Ein skurriler Erfahrungs­bericht für alle, die Angst vorm Zahnarzt haben

Glückauf!

Die Sonne lachte. Herr Blum blickte in einen azurblauen Himmel, auf dem sich ein paar Schäfchenwolken tummelten. Leopold Blum musste an einen weit zurückliegenden Urlaub in den Schweizer Alpen denken, als seine Figur dünn und das Haar voll war. Nun ist es umgekehrt. Blums Zahnweh wich einem Fernweh, das gerade dabei war, eine Art Wehmut zu destillieren, als sich die Silhouette von Zahnärztin Claudia Ißleib vor die Sonne schob: „Glückauf, Herr Blum, wo tut’s denn weh?“

Herr Blum lag auf einem Behandlungsstuhl in der Boyer Zahnschmiede. Der blaue Himmel wölbte sich in Form eines Deckenfotos über dem Kopfteil der dentalen Liege. Blum hatte Angst vor Zahnbehandlungen, er umklammerte die Hutkrempe seiner Melone, die er vor seinem Bauch hielt. Der Hut war ein Erbstück, das sein Urgroßvater angeblich von den englischen Hutmachern Thomas und William Bowler erworben hatte.

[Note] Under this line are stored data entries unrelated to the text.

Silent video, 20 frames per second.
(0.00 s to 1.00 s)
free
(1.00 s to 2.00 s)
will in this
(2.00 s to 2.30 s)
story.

Herr Blum hatte etliche Zahnärzte ausprobiert, bis er einen gefunden hatte, dem er seine Zahnbehandlungsphobie anvertraute. Leider ist dieser vor einem Jahr in den Ruhestand gegangen, und Blum hatte das Thema verdrängt. Leopold Blum pflegte seine Zähne zwar penibel, doch es half nichts: Sein Backenzahn pochte seit einigen Tagen auf eine Behandlung.

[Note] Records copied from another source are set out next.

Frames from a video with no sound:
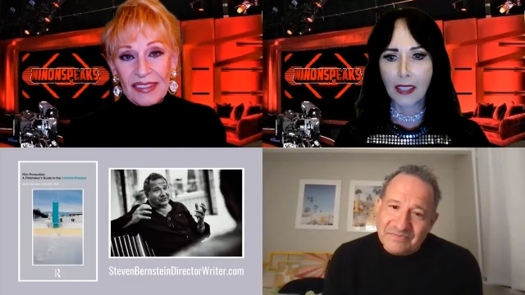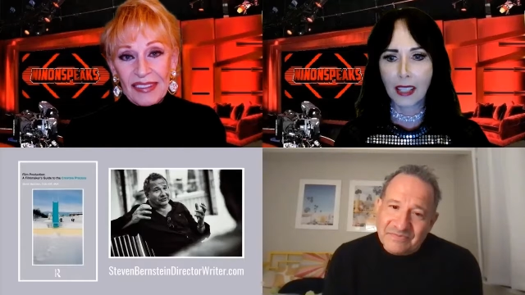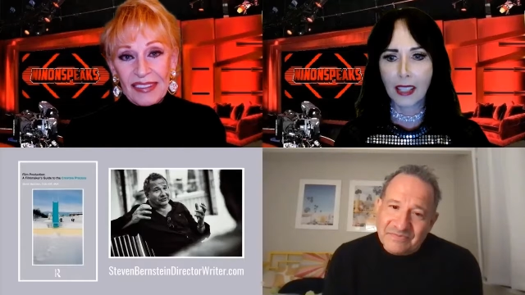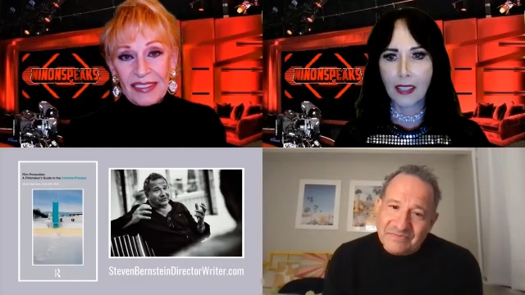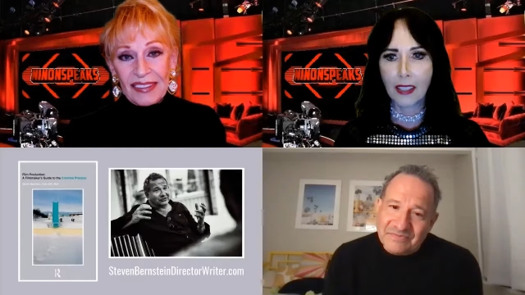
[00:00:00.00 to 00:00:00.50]

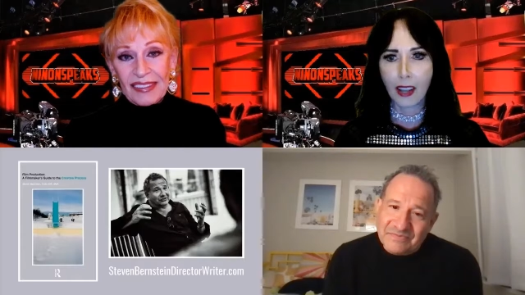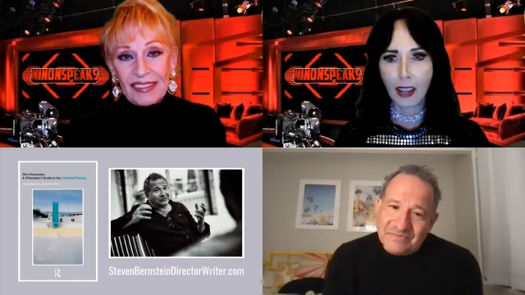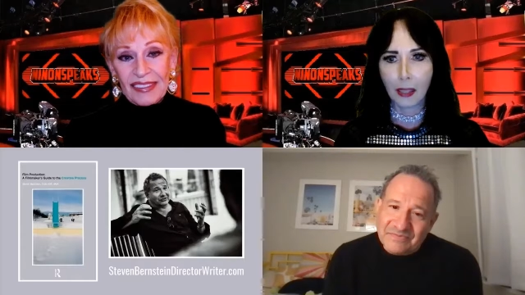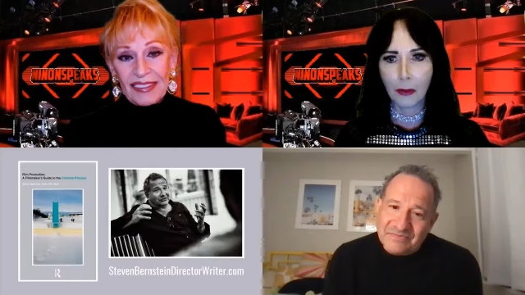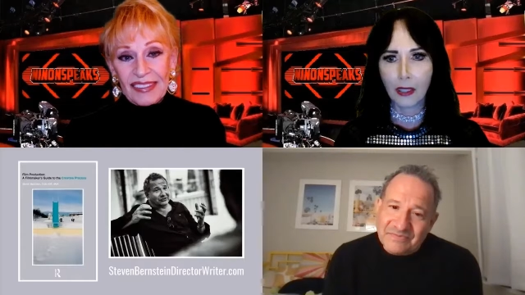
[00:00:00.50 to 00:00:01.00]
Speaker 1: process in
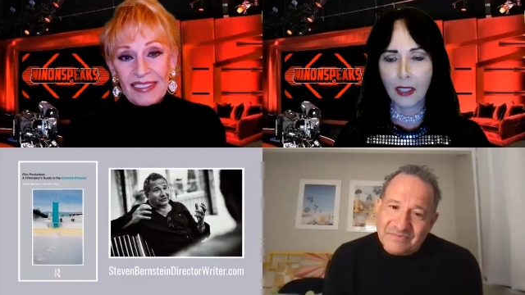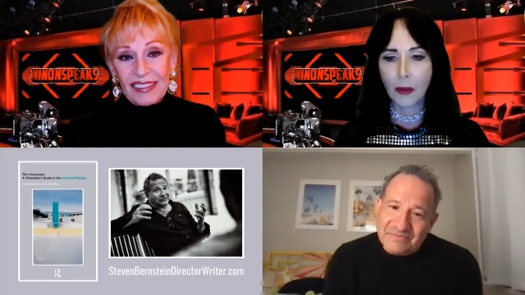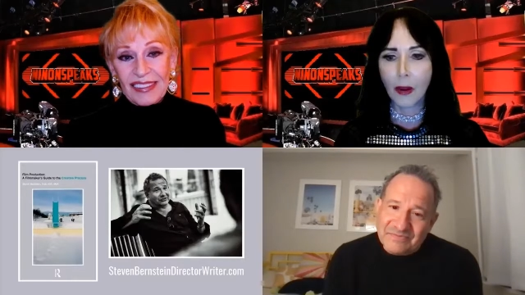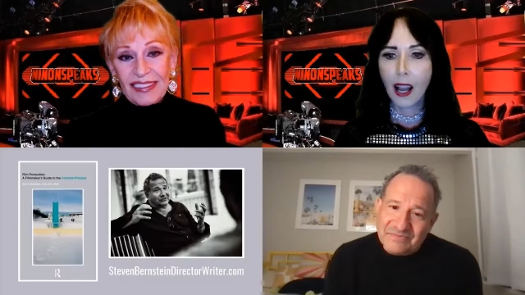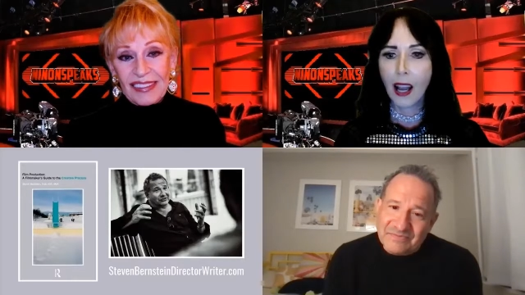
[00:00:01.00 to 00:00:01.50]
Hollywood.
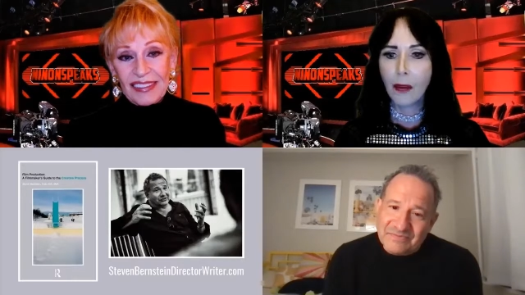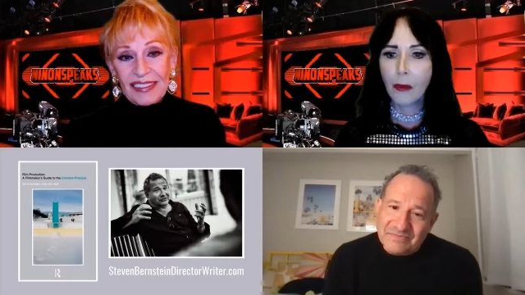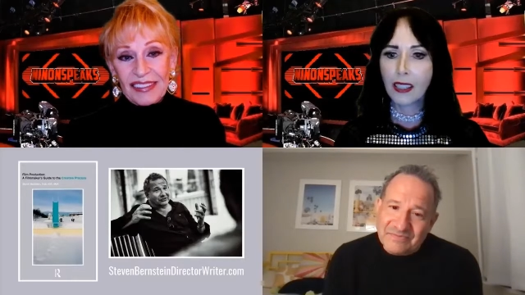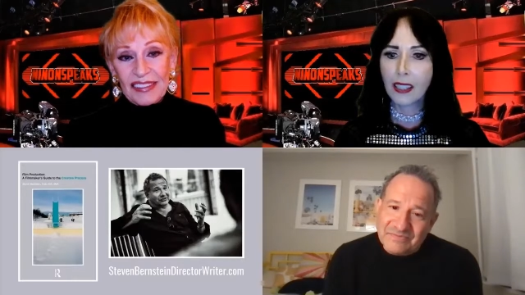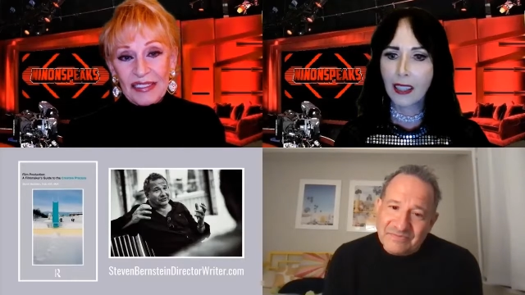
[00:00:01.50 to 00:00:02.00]
So I
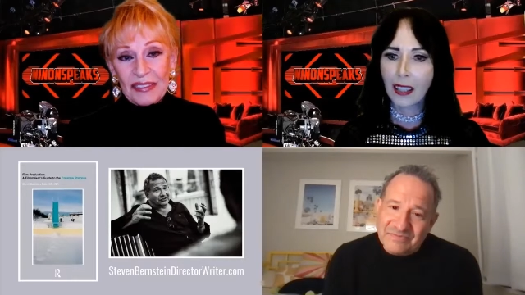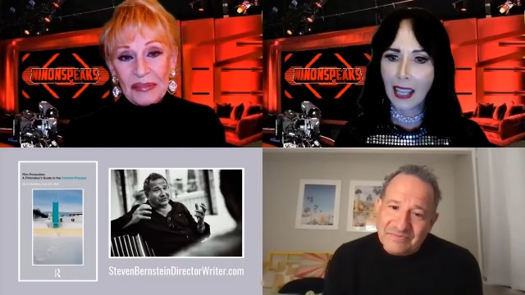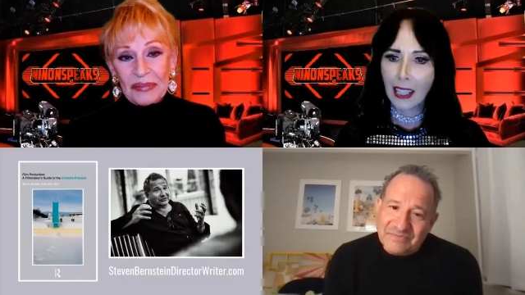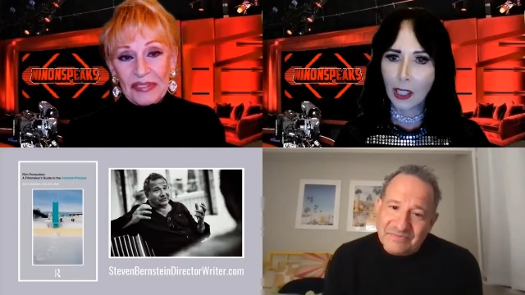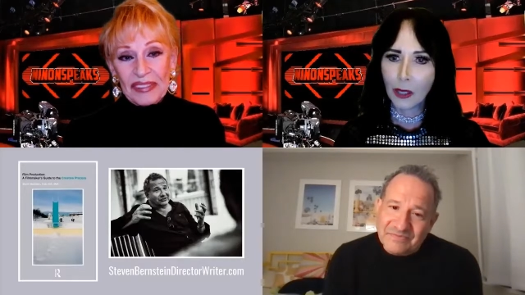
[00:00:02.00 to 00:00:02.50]
want to
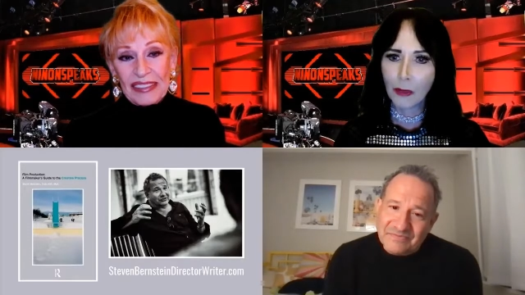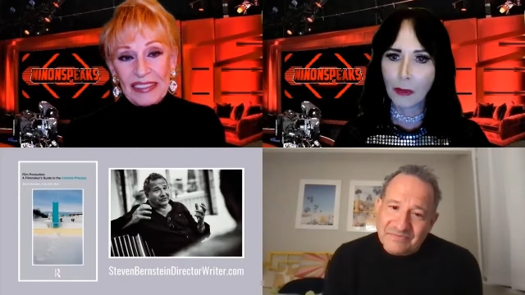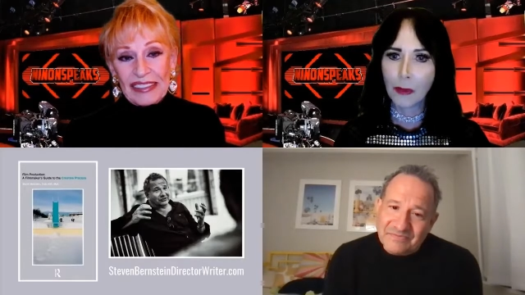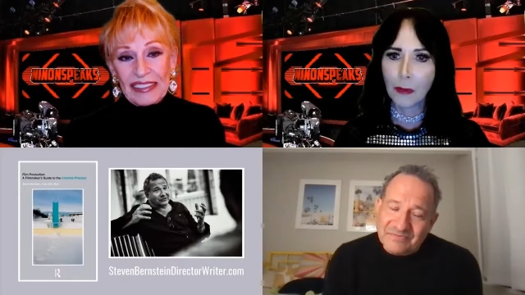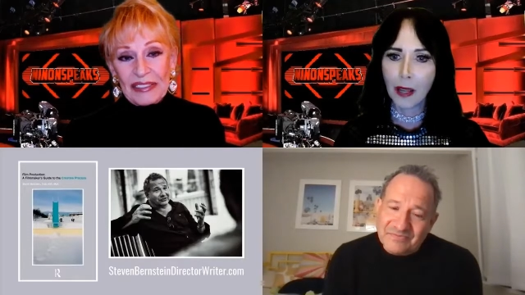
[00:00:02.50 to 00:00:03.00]
thank you
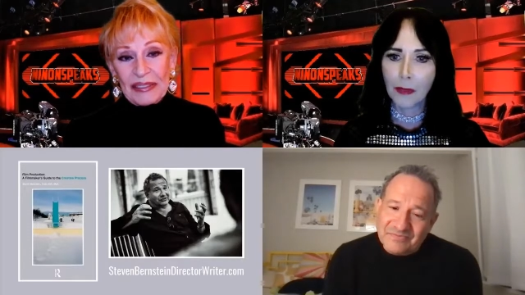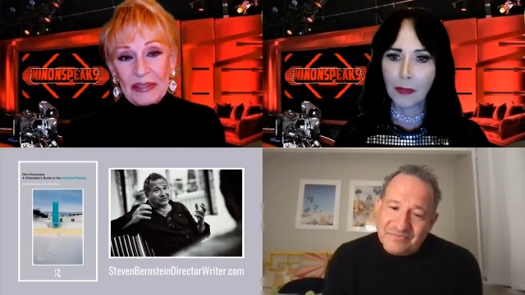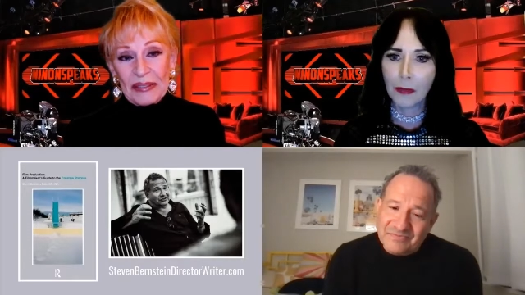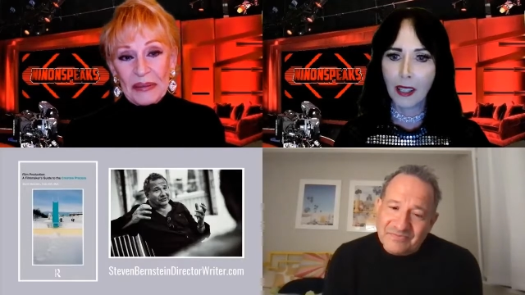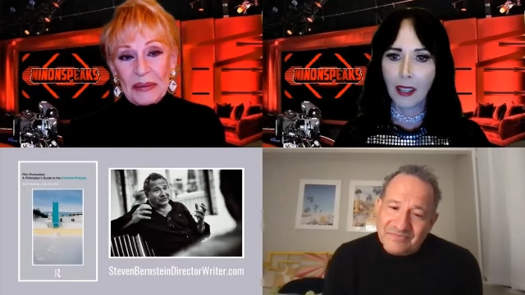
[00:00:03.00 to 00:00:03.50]
from the
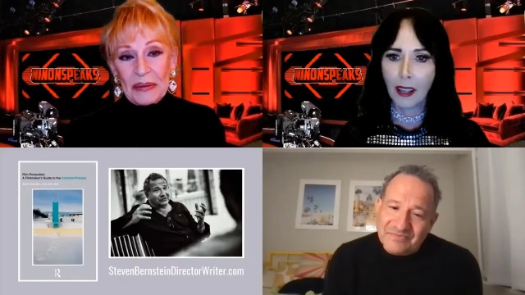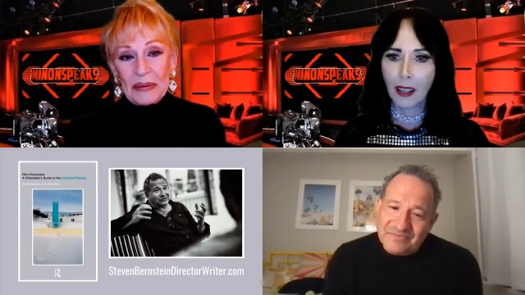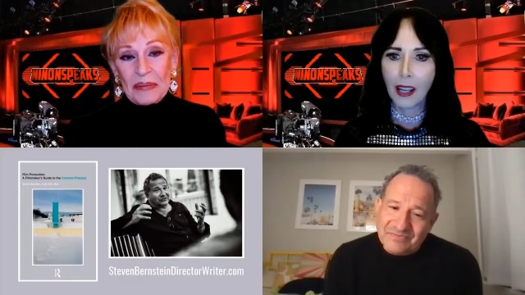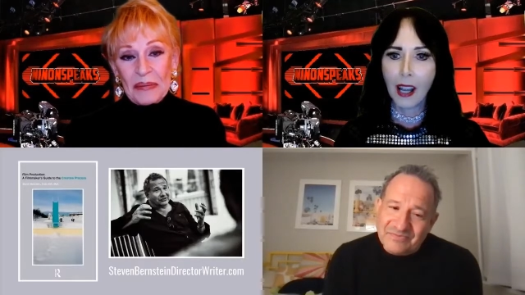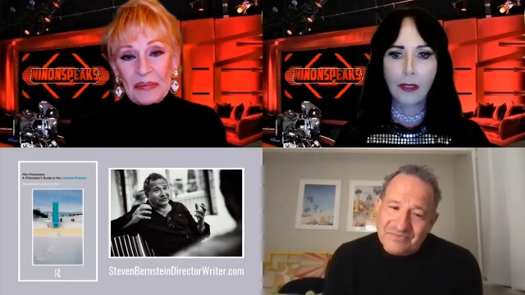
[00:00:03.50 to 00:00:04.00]
bottom of my
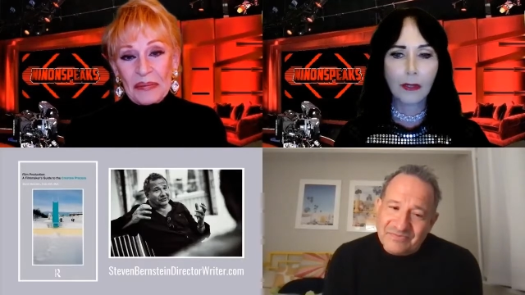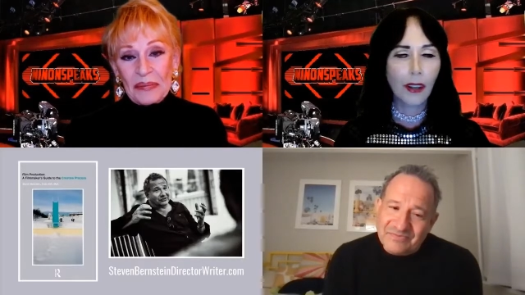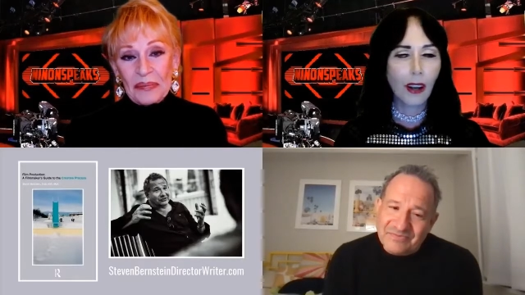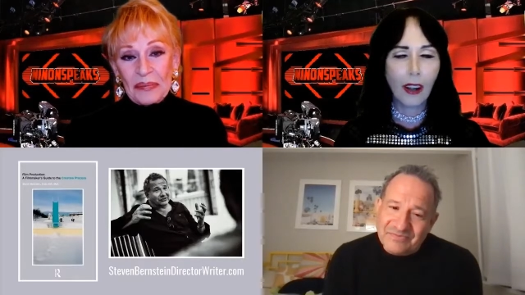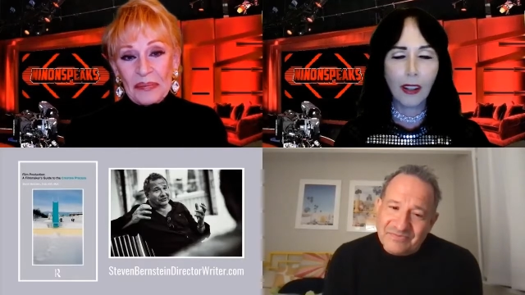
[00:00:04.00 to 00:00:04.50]
heart
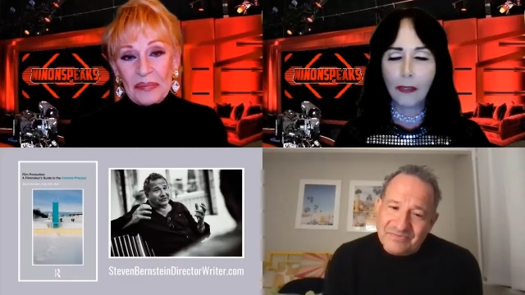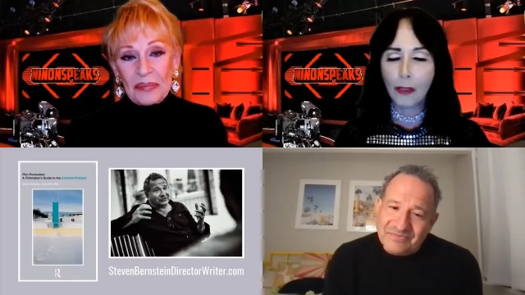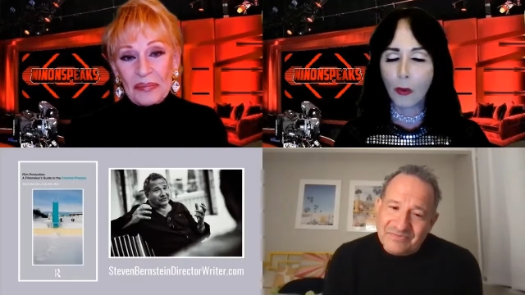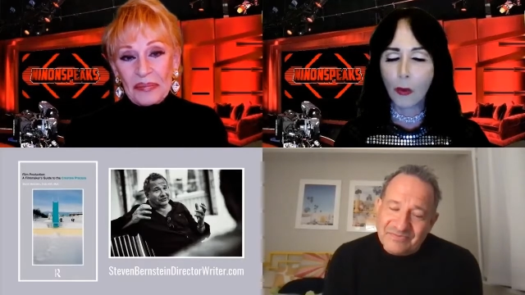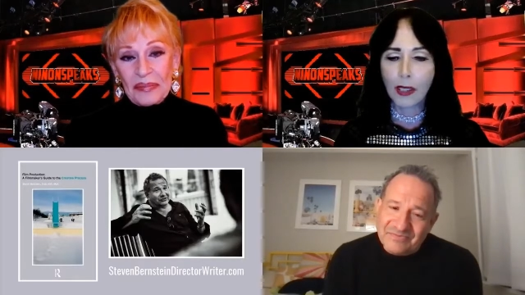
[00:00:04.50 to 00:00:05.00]
for all
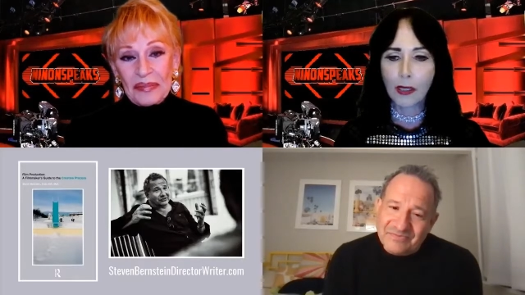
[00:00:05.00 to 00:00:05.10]
of your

Mutti! Mutti! Sie hat überhaupt nicht gebohrt!

Zu welchem Zahnarzt oder welcher Zahnärztin sollte er gehen? Blum zog eine Anfrage in einer Bottroper Facebook-Gruppe in Erwägung. Allerdings war er dort gesperrt worden, weil er zu viel Werbung für sein Lieblingsrestaurant gepostet hatte. Dann fiel ihm der hypersensible, zehnjährige Sohn seiner Nachbarin ein: Finn. Finns Mutter hatte letztens erwähnt, wie froh sie sei, endlich eine Zahnärztin gefunden zu haben, der ihr Sohn vertraut.

„Wer Kinder hasst, kann kein ganz schlechter Mensch sein“, hatte der Komiker W. C. Fields mal gesagt. Herr Blum mochte Kinder nicht besonders. Auch der neunmalkluge Finn ging ihm manchmal auf die Nerven, mit seinem Geplärre, wenn er mal wieder seinen Willen nicht durchsetzen konnte. Doch der verhätschelte Bengel hatte bestimmt schon einige Zahnärzte verprellt und war folglich ein glaubhaftes Testimonial. Und so kam es, dass Leopold Blum nun in der Praxis der Zahnärztin Claudia Ißleib am Boyer Markt lag und eine spontane Heilung verspürte.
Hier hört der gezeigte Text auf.